High-resolution time-of-flight powder neutron diffraction and high-field magnetization were measured to investigate the magnetic structure and existence of a field-induced magnetic phase transition in the distorted kagome antiferromagnet Cs$_2$Cu$_3$SnF$_{12}$. Upon cooling from room temperature, the compound undergoes the structural phase transition at $T_\textrm{t}=185$ K from rhombohedral space group $R\bar{3}m$ with the perfect kagome spin network to monoclinic space group $P2_1/n$ with the distorted kagome planes. The distortion results in three inequivalent exchange interactions among $S=1/2$ Cu$^{2+}$ spins that magnetically order below $T_\textrm{N}=20.2$ K. Magnetization measured with a magnetic field applied within the kagome plane reveals small in-plane ferromagnetism resulted from spin canting. On the other hand, the out-of-plane magnetization does not show a clear hysteresis loop of the ferromagnetic component nor a prominent anomaly up to 170 T, suggestive of the robustness of the magnetic structure against the external magnetic field, with the exception of the subtle knee-like bend around 90 T, which could indicate the 1/3 magnetization plateau.
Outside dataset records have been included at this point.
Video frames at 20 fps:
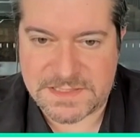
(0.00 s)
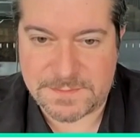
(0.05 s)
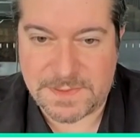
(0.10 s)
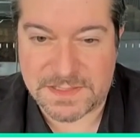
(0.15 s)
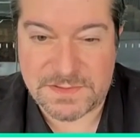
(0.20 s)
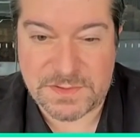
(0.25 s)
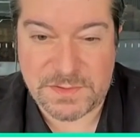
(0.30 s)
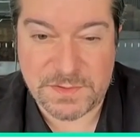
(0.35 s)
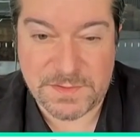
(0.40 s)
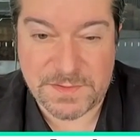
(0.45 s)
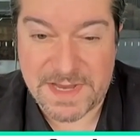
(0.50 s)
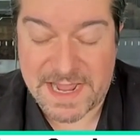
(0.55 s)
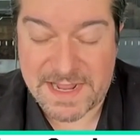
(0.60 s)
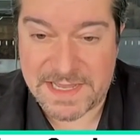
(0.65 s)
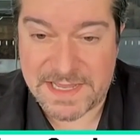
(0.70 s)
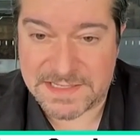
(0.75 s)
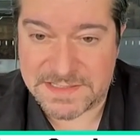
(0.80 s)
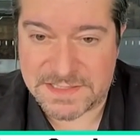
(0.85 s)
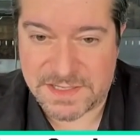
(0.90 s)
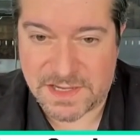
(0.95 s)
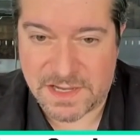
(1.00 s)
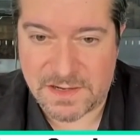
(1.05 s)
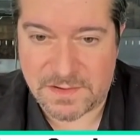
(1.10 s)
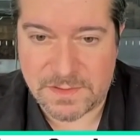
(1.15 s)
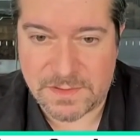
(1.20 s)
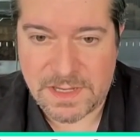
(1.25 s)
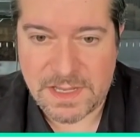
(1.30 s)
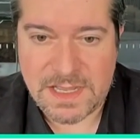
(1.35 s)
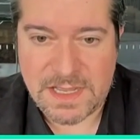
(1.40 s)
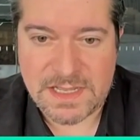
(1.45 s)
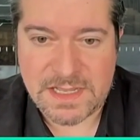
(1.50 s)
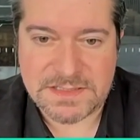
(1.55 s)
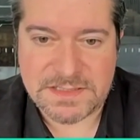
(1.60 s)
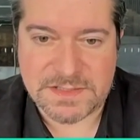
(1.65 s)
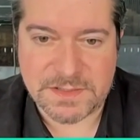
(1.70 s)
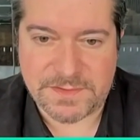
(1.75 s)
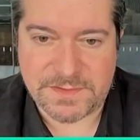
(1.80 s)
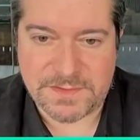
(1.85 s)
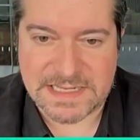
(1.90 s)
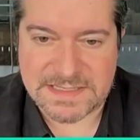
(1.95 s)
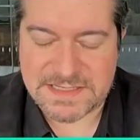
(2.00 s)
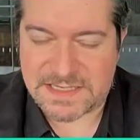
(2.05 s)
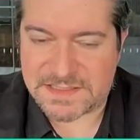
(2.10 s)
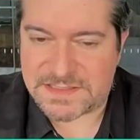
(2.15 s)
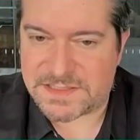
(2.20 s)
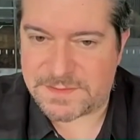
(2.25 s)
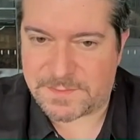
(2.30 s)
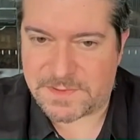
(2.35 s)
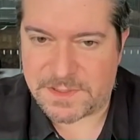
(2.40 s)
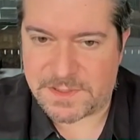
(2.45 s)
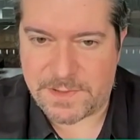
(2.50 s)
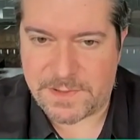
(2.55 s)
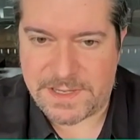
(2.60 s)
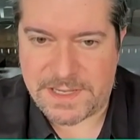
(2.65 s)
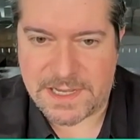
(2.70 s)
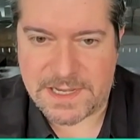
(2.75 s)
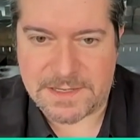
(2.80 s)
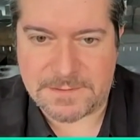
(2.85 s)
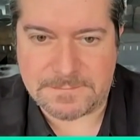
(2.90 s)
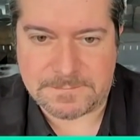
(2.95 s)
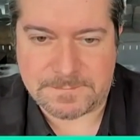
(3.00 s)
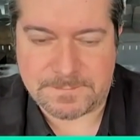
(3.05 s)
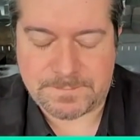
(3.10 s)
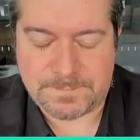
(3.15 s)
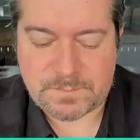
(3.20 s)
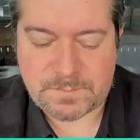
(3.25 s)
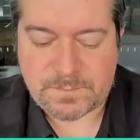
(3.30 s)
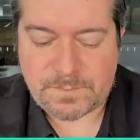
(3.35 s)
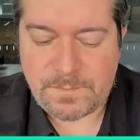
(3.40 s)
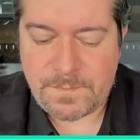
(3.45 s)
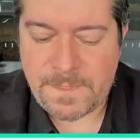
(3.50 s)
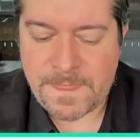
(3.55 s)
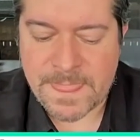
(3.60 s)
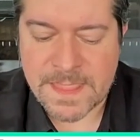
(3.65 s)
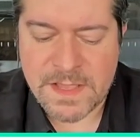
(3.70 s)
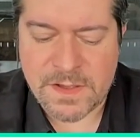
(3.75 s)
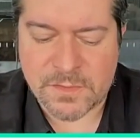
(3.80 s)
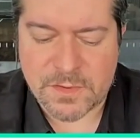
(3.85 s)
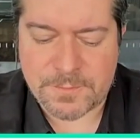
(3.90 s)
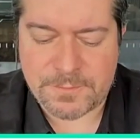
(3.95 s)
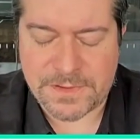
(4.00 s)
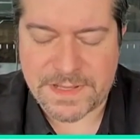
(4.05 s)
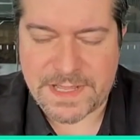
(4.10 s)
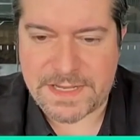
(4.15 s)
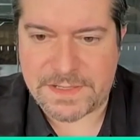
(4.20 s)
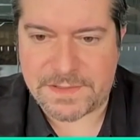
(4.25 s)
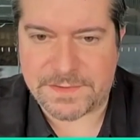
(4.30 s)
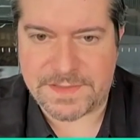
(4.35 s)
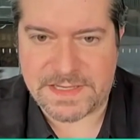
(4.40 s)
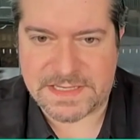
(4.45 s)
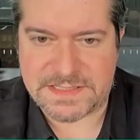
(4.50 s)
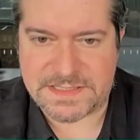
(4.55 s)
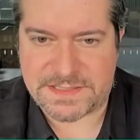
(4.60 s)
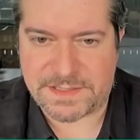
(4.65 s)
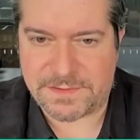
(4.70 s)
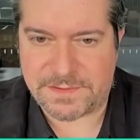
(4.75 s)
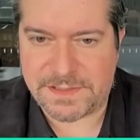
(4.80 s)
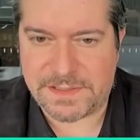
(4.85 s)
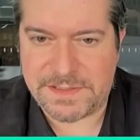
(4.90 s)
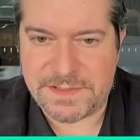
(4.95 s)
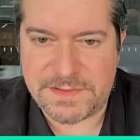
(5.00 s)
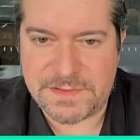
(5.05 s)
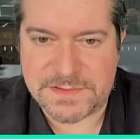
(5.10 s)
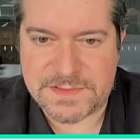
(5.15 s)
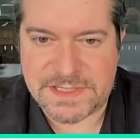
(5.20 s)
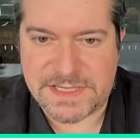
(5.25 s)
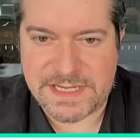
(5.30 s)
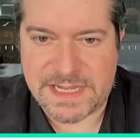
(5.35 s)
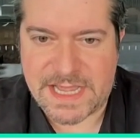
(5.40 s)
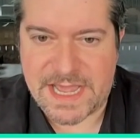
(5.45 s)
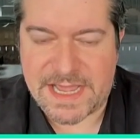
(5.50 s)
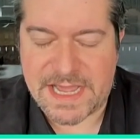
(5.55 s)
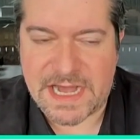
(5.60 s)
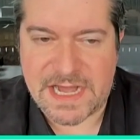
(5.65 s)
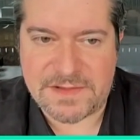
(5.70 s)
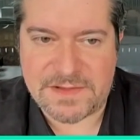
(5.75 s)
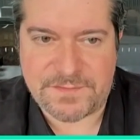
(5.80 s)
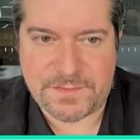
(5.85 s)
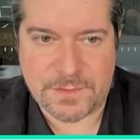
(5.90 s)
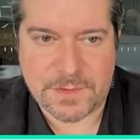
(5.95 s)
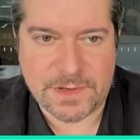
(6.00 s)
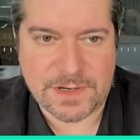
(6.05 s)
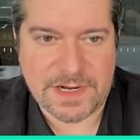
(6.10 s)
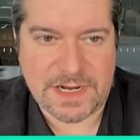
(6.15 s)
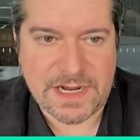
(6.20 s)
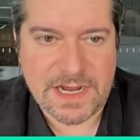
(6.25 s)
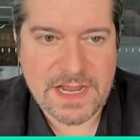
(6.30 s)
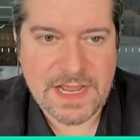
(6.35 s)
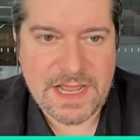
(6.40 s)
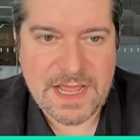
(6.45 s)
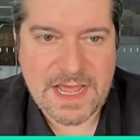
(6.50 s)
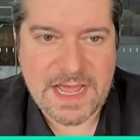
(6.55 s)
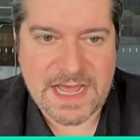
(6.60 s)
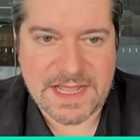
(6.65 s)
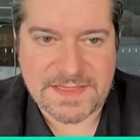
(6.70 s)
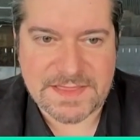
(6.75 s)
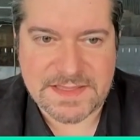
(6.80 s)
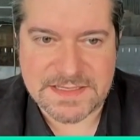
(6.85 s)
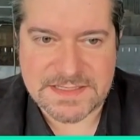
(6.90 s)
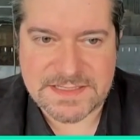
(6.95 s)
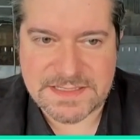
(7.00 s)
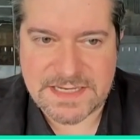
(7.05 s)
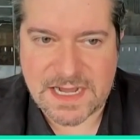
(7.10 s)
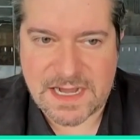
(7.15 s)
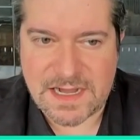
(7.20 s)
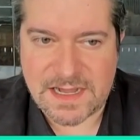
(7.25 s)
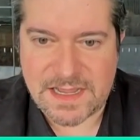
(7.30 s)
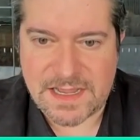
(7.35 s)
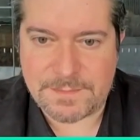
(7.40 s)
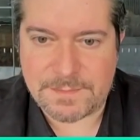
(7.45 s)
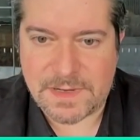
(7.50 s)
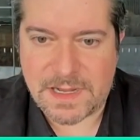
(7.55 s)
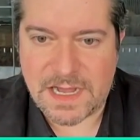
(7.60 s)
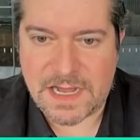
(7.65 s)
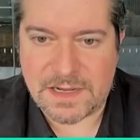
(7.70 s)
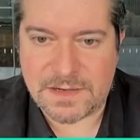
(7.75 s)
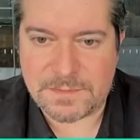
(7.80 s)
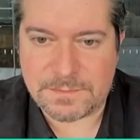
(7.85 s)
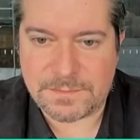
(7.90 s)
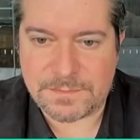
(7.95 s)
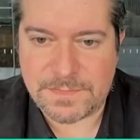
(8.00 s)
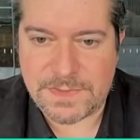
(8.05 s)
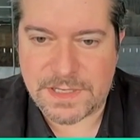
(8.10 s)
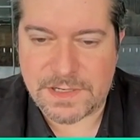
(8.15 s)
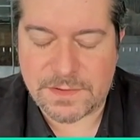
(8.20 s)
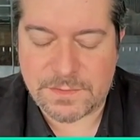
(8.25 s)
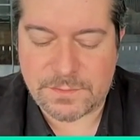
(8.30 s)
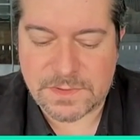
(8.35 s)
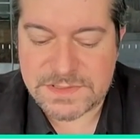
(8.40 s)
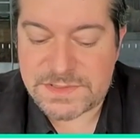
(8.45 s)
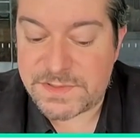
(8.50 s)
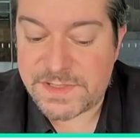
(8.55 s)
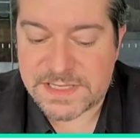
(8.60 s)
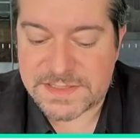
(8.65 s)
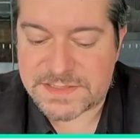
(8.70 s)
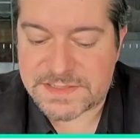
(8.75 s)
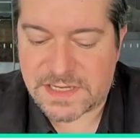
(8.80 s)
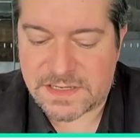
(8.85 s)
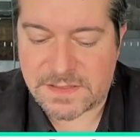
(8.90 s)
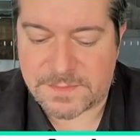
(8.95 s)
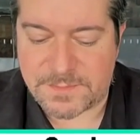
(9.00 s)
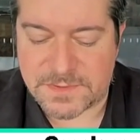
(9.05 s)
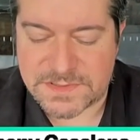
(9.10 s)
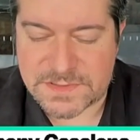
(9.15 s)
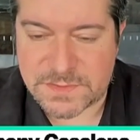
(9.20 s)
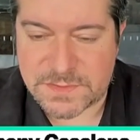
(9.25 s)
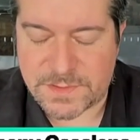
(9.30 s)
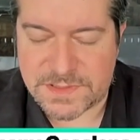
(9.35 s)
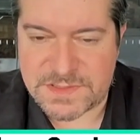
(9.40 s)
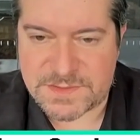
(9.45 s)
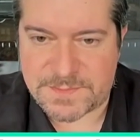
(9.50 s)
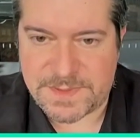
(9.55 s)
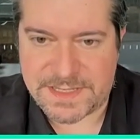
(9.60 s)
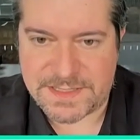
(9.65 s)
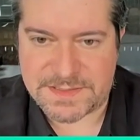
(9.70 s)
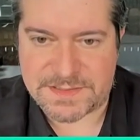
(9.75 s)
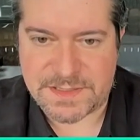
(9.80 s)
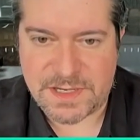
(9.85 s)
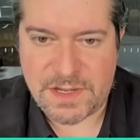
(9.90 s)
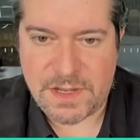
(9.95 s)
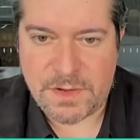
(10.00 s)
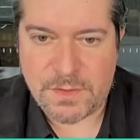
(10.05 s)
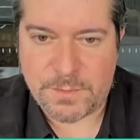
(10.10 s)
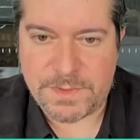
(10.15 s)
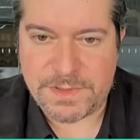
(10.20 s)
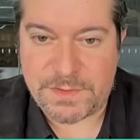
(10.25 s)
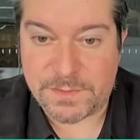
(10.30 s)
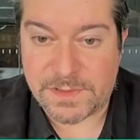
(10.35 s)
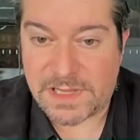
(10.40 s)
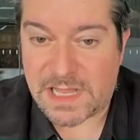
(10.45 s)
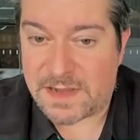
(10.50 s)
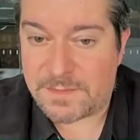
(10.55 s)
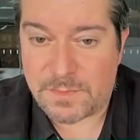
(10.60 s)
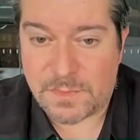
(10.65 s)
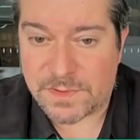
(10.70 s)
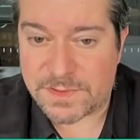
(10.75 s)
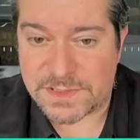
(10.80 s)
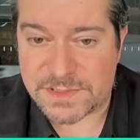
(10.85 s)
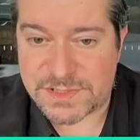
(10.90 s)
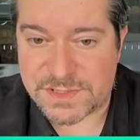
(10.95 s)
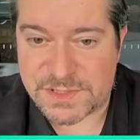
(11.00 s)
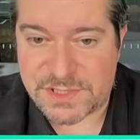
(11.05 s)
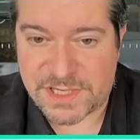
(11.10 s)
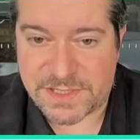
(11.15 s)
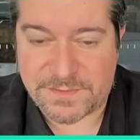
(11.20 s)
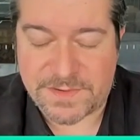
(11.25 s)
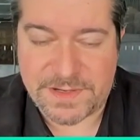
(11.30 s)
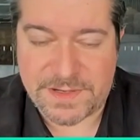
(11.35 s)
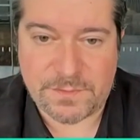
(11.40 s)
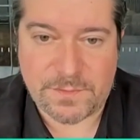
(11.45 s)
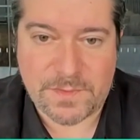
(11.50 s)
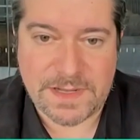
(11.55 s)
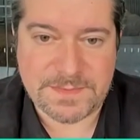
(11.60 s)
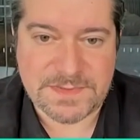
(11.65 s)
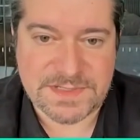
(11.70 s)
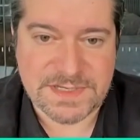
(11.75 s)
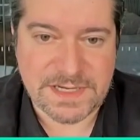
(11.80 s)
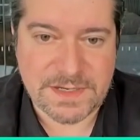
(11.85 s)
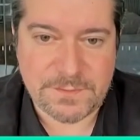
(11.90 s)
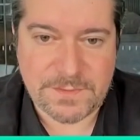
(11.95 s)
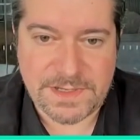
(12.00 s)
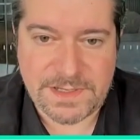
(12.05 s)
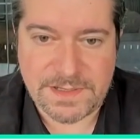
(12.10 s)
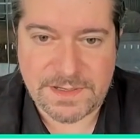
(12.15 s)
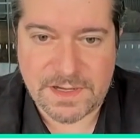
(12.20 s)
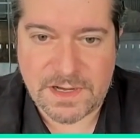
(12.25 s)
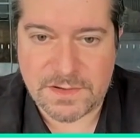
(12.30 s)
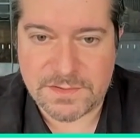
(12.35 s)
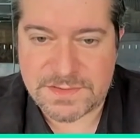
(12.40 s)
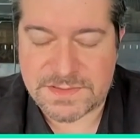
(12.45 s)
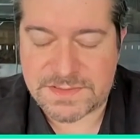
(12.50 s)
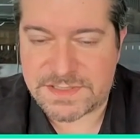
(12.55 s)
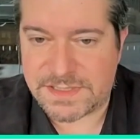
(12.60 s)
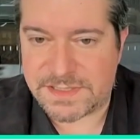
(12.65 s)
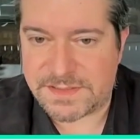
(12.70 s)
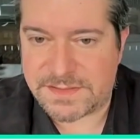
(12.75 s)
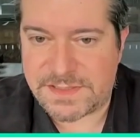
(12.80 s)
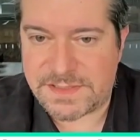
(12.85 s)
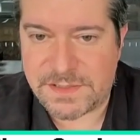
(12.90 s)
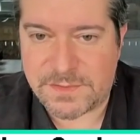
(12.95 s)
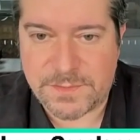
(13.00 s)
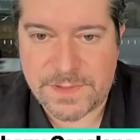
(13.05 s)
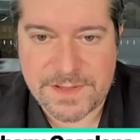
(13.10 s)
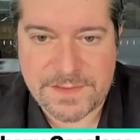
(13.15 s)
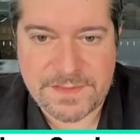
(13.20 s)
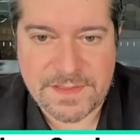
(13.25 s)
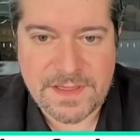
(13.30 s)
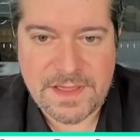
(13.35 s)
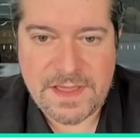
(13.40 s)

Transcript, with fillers: about two decades ago. So that's not something we um, you know are planning on necessarily using AI for at this time. Um, you know, once you get started up with Squarespace, we do a lot more than just generate a website. We host it, deal with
The combined analysis using irreducible representation of magnetic space groups and magnetic structure refinement on the neutron powder diffraction data reveals that the magnetic moments order in magnetic space group $P2_1'/n'$ with the all-in-all-out spin structure, which by symmetry allows for the in-plane canting, consistent with the in-plane ferromagnetism observed in the magnetization.